As noted in the comment, executing this command places the results in the directory 'combined.zonkey'. For a completed analysis, the results directory is expected to contain a (HTML) report and a directory containing each of the figures generated by the pipeline:

  • report.css
  • report.html
  • figures/

The report may be opened with any modern browser. Each figure displayed in the report is also available as a PDF file, accessed by clicking on a given figure in the report, or directly in the figures/ sub-directory.

Analysis result files

In addition, the following directories are generated by the analytical steps, and contain the various files used by or generated by the programs run as part of the Zonkey pipeline:

  • admixture/
  • mitochondria/
  • pca/
  • plink/
  • treemix/

In general, files in these directories are sorted by the prefix 'incl_ts' and the prefix 'excl_ts', which indicate that sites containing transitions (C<->G, and C<->T) have been included or excluded from the analyses, respectively. For a detailed description of the files generated by each analysis, please refer to the documentation for the respective programs used in said analyses.

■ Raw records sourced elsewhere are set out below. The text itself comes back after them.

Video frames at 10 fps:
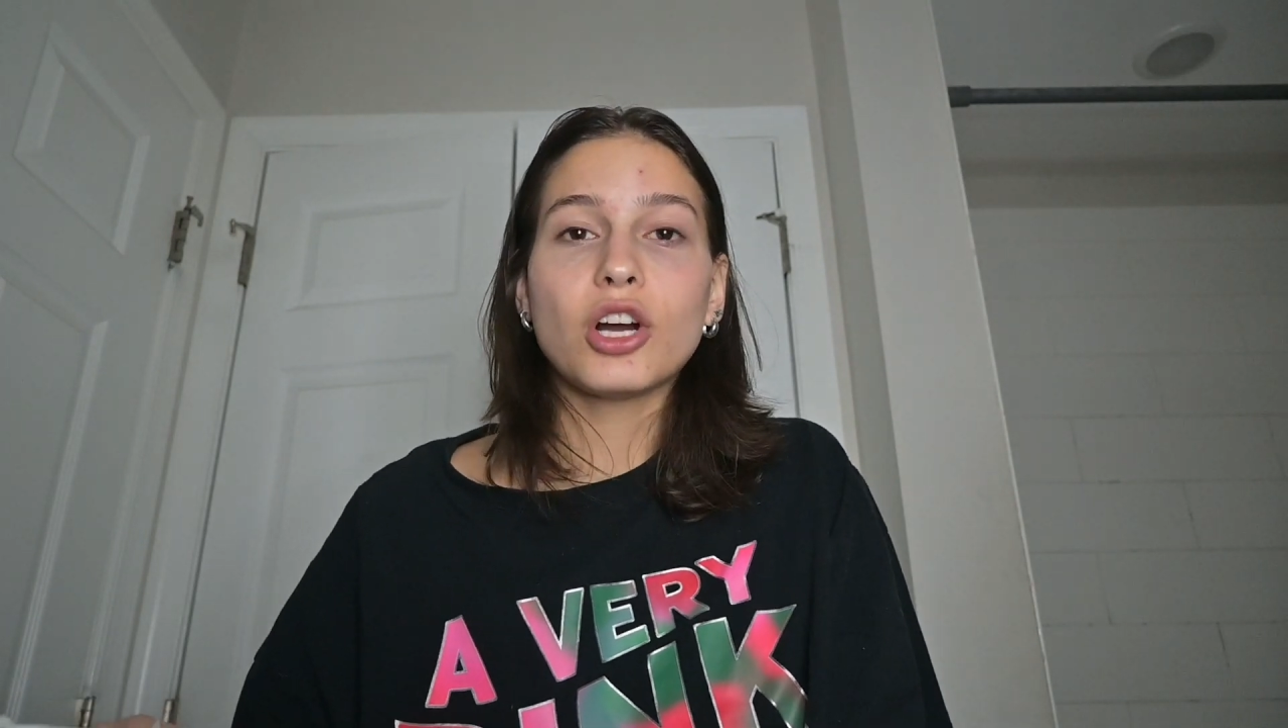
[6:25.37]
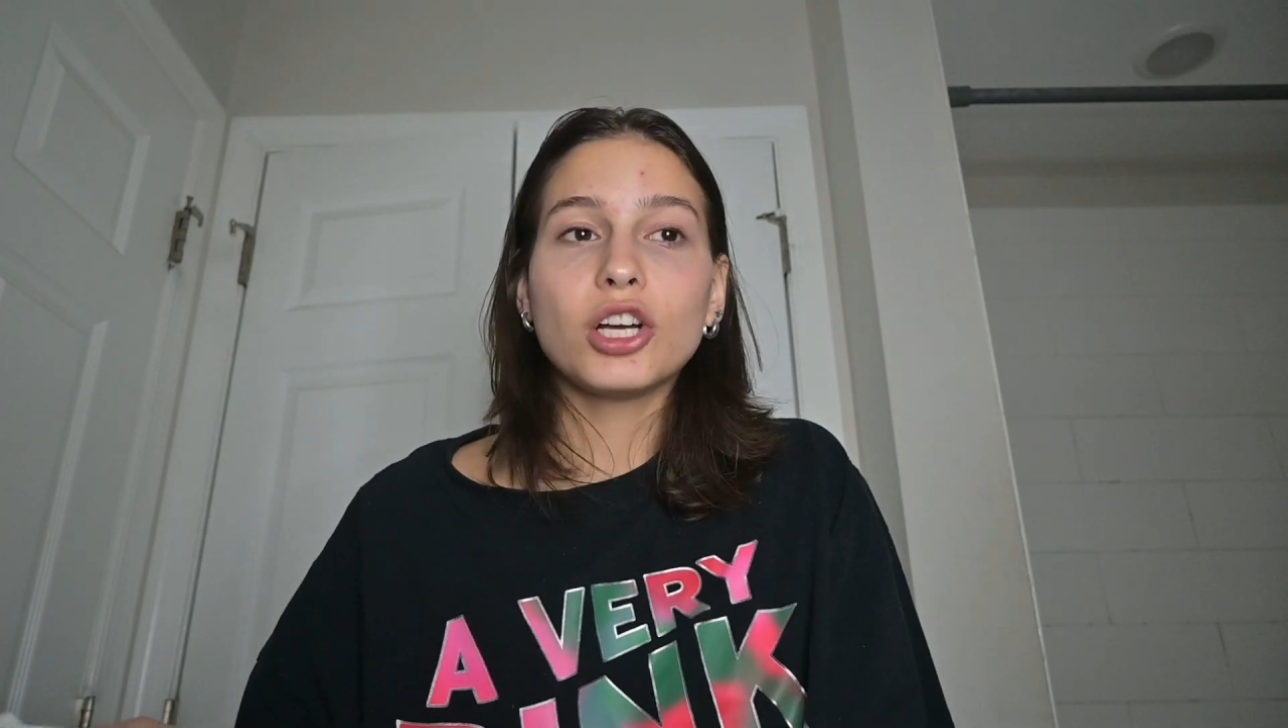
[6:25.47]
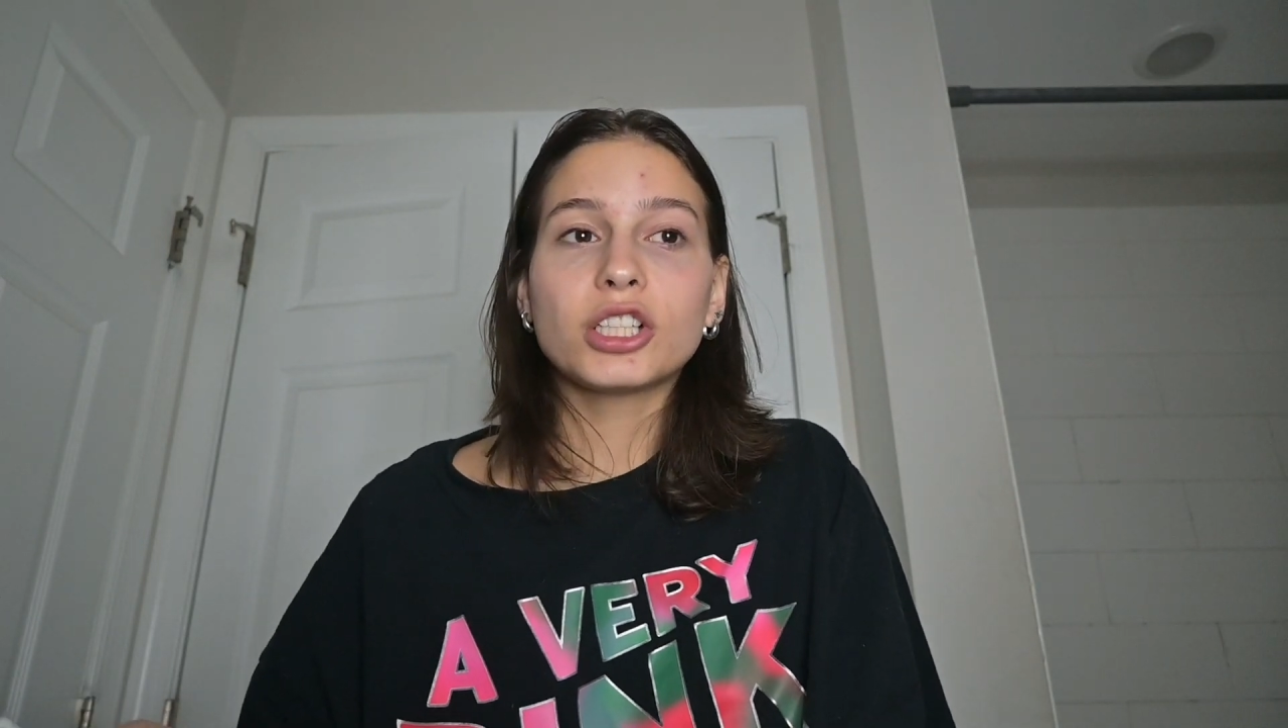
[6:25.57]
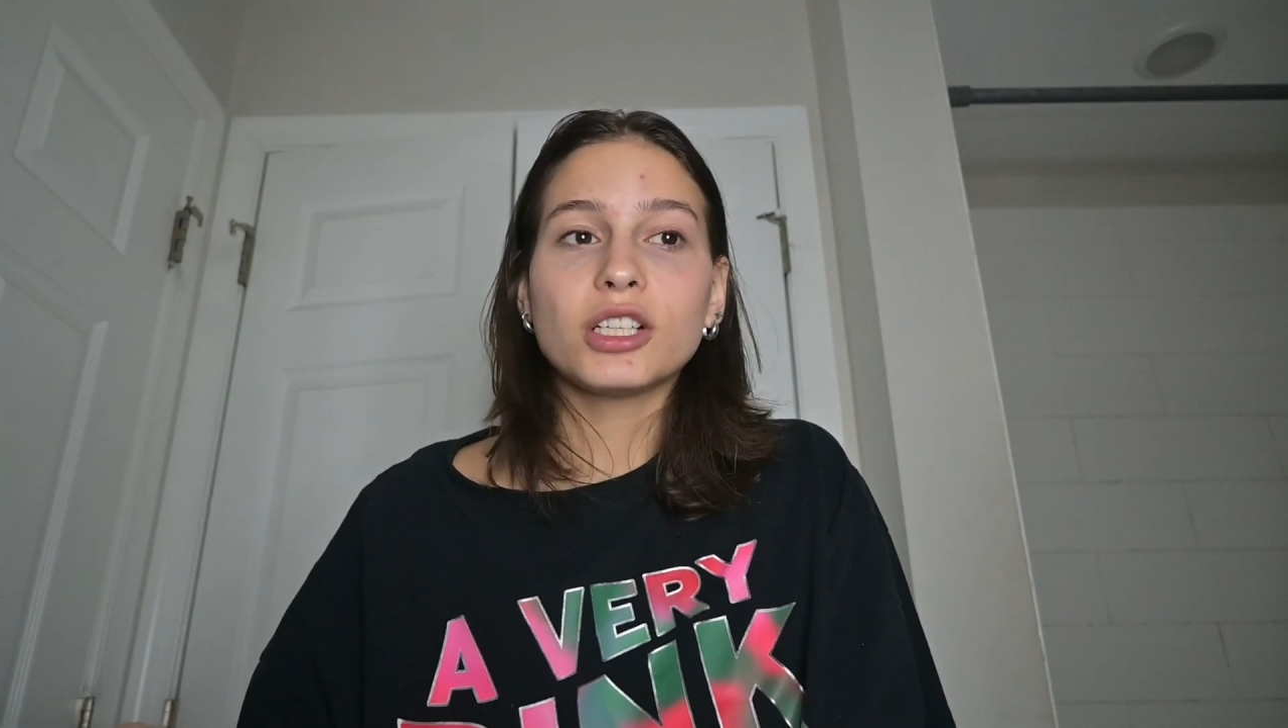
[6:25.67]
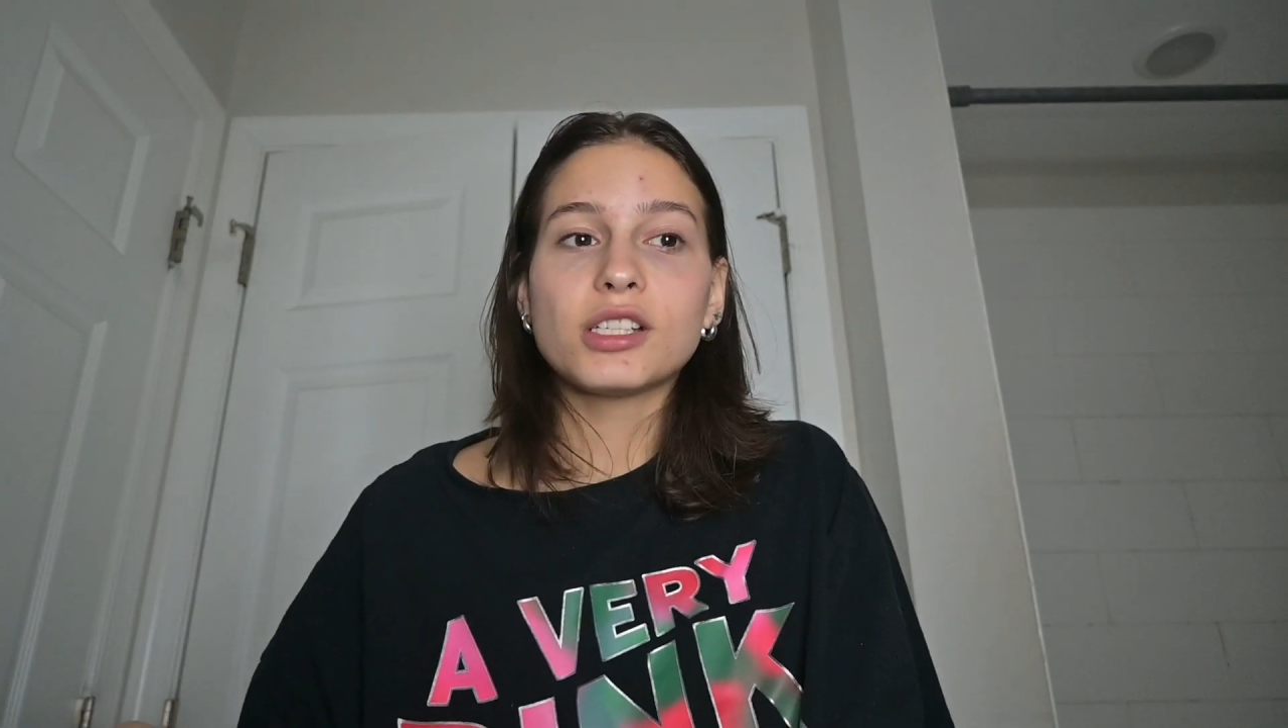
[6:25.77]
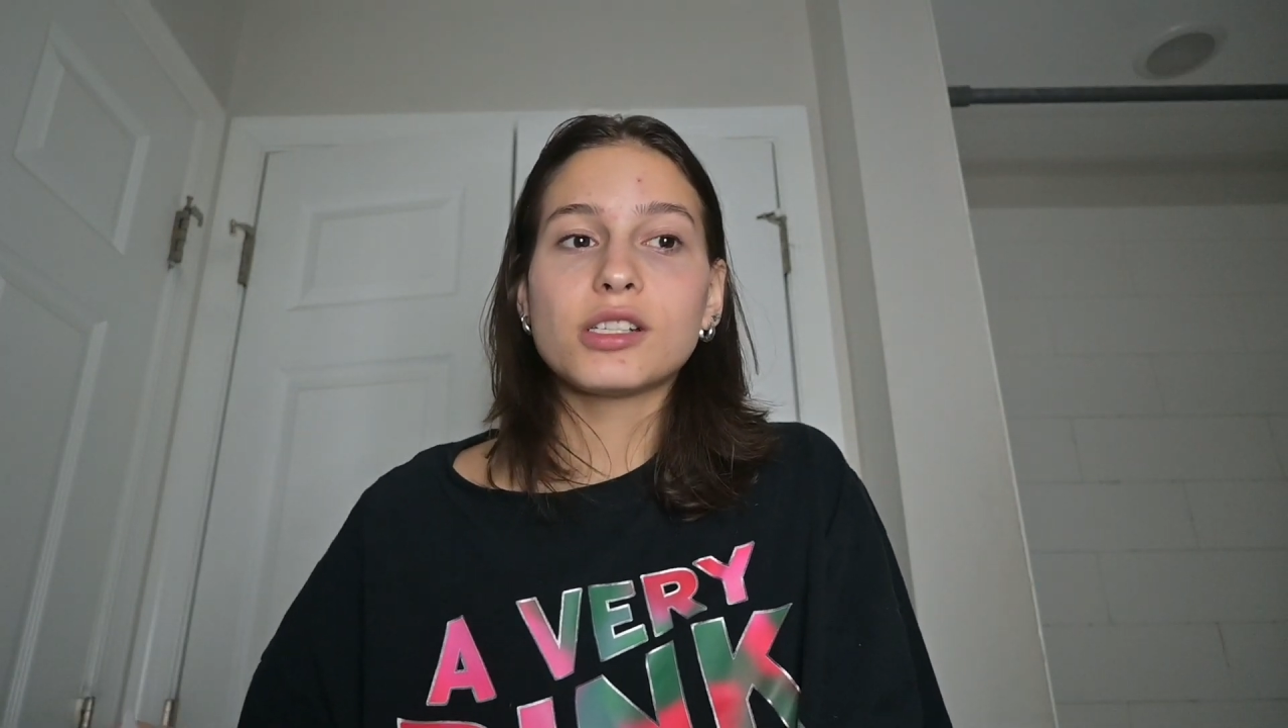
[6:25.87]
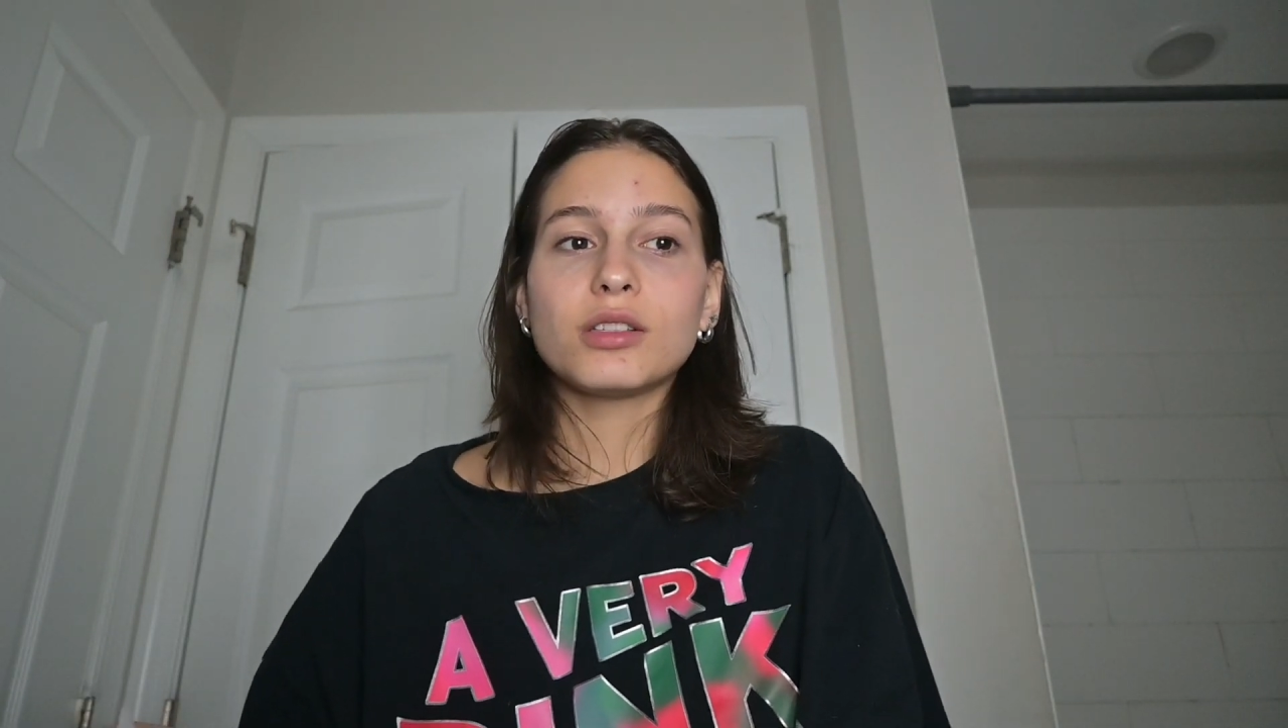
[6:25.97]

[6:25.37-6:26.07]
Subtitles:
hard because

Additionally, the results directory is expected to contain a 'temp' directory. This directory may safely be removed following the completion of a Zonkey run, but should be empty unless one or more analytical steps have failed.

Multi-sample analysis

When multiple samples are processed at once, as described in case 5 (Pipeline usage), results are written to a single 'results' directory. This directory will contain a summary report for all samples, as well as a sub-directory for each sample listed in the table of samples provided when running the pipeline. Thus, for the samples table shown in case 5:

$ cat samples.table
example1    combined.bam
example2    nuclear.bam
example3    mitochondrial.bam
example4    nuclear.bam mitochondrial.bam

# Case 5a) Analyse 3 samples; results are placed in 'my_samples.zonkey'
$ paleomix zonkey run database.tar my_samples.txt

The results directory is expected to contain the following files and directories:

  • summary.html
  • summary.css
  • example1/
  • example2/
  • example3/
  • example4/

The summary report may be opened with any modern browser, and offers a quick over-view of all samples processed as part of this analysis. The individual report for each sample may further more be accessed by clicking on the headers corresponding to the name of a give nsample.

The per-sample directories corresponding exactly to the result directories that would have been generated if the sample was processed by itself (see above), excepting that only a single 'temp' directory located in the root of the results directory is used.